I have a pig script that is working well for small test data sets but fails on a run over realistic-sized data. Logs show
  INFO  org.apache.pig.backend.hadoop.executionengine.mapReduceLayer.MapReduceLauncher - job job_201106061024_0331 has failed!
  …
  job_201106061024_0331   CitedItemsGrpByDocId,DedupTCPerDocId    GROUP_BY,COMBINER       Message: Job failed!
  …
 attempt_201106061024_0331_m_000198_0  […]   Error: java.lang.OutOfMemoryError: Java heap space
  and similar same for all attempts at a few of the other (many) map tasks for this job.

I believe  this job corresponds to these lines in my pig script:

 CitedItemsGrpByDocId = group CitedItems by citeddocid;
 DedupTCPerDocId =
     foreach CitedItemsGrpByDocId {
         CitingDocids =  CitedItems.citingdocid;
         UniqCitingDocids = distinct CitingDocids;
         generate group, COUNT(UniqCitingDocids) as tc;
      };

I tried increasing mapred.child.java.opts but the job failed in a setup stage with 
  Error occurred during initialization of VM
  Could not reserve enough space for object heap

Are there job configurations/parameters for Hadoop or pig I can set to get around this? Is there a Pig Latin circumlocution, or better way to express what I want, that is not as memory-hungry?

Thank in advance,

Will

William F Dowling
Sr Technical Specialist, Software Engineering



RE: workaround for java.lang.OutOfMemoryError: Java heap space?
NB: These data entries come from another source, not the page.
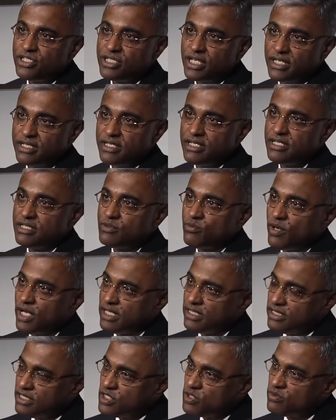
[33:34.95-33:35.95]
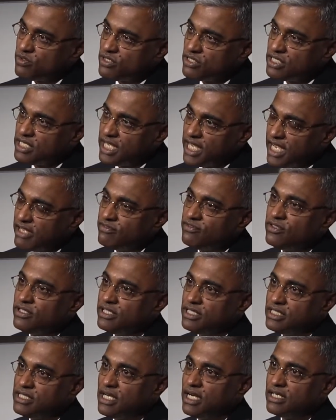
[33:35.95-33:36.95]
studies where this was
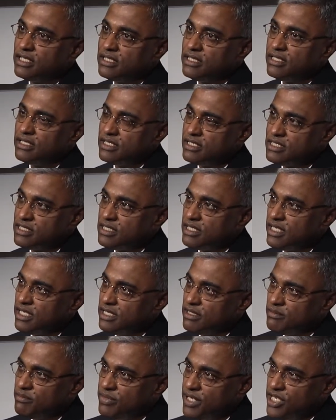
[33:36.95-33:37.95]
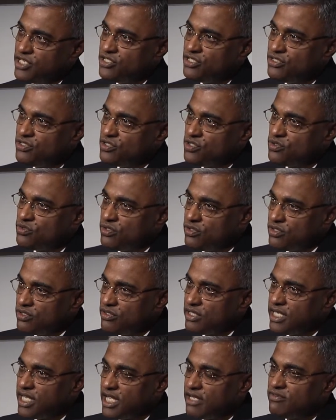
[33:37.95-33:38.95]
carefully done is in patients who
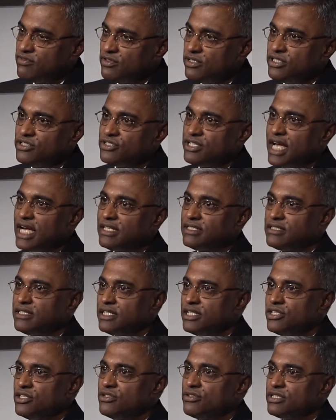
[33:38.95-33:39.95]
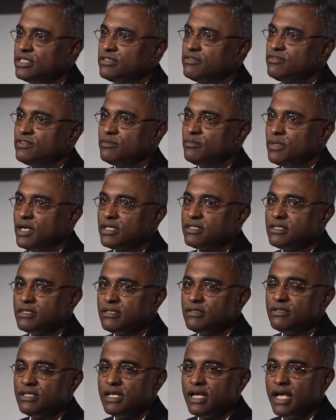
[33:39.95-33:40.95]
carefully tracked their urine for blood
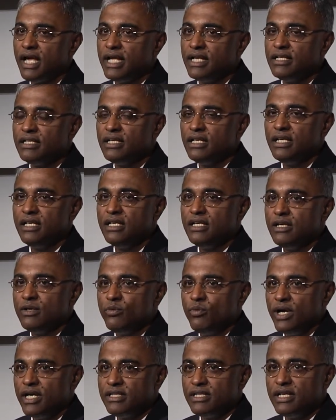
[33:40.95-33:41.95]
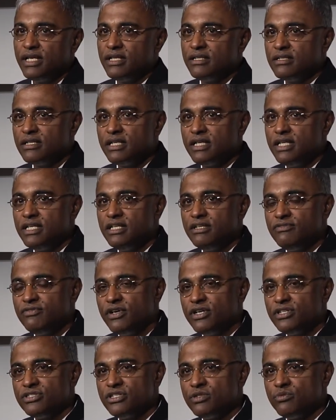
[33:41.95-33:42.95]
and where their kidney
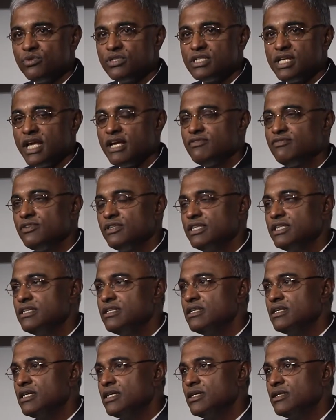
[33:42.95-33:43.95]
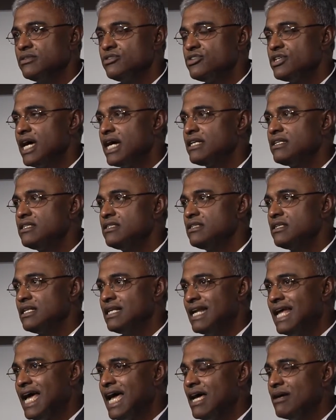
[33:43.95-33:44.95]
function was carefully tracked in the
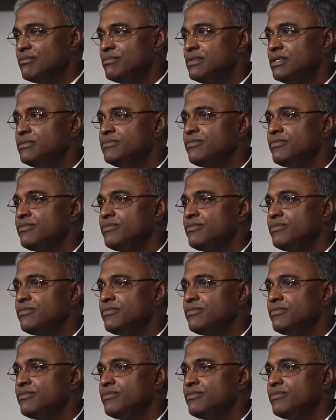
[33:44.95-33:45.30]
lab,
Posted by wi...@thomsonreuters.com.
Thank you Thejas! Turning off the combiner let the job go to completion.  Next I can try the two-level approach to see what the performance penalty was.  Kind regards,
Will

William F Dowling
Sr Technical Specialist, Software Engineering
Thomson Reuters



-----Original Message-----
From: Thejas M Nair [mailto:tejas@yahoo-inc.com] 
Sent: Friday, June 10, 2011 2:50 PM
To: user@pig.apache.org; Dowling, William (Professional)
Subject: Re: workaround for java.lang.OutOfMemoryError: Java heap space?

I have seen this happen when there are very large number of distinct values
for a set of group keys. When combiner gets used, input records for reduce
task already has partial distinct bags, and this can result in large records
which cause MR to run out of memory trying to load the records.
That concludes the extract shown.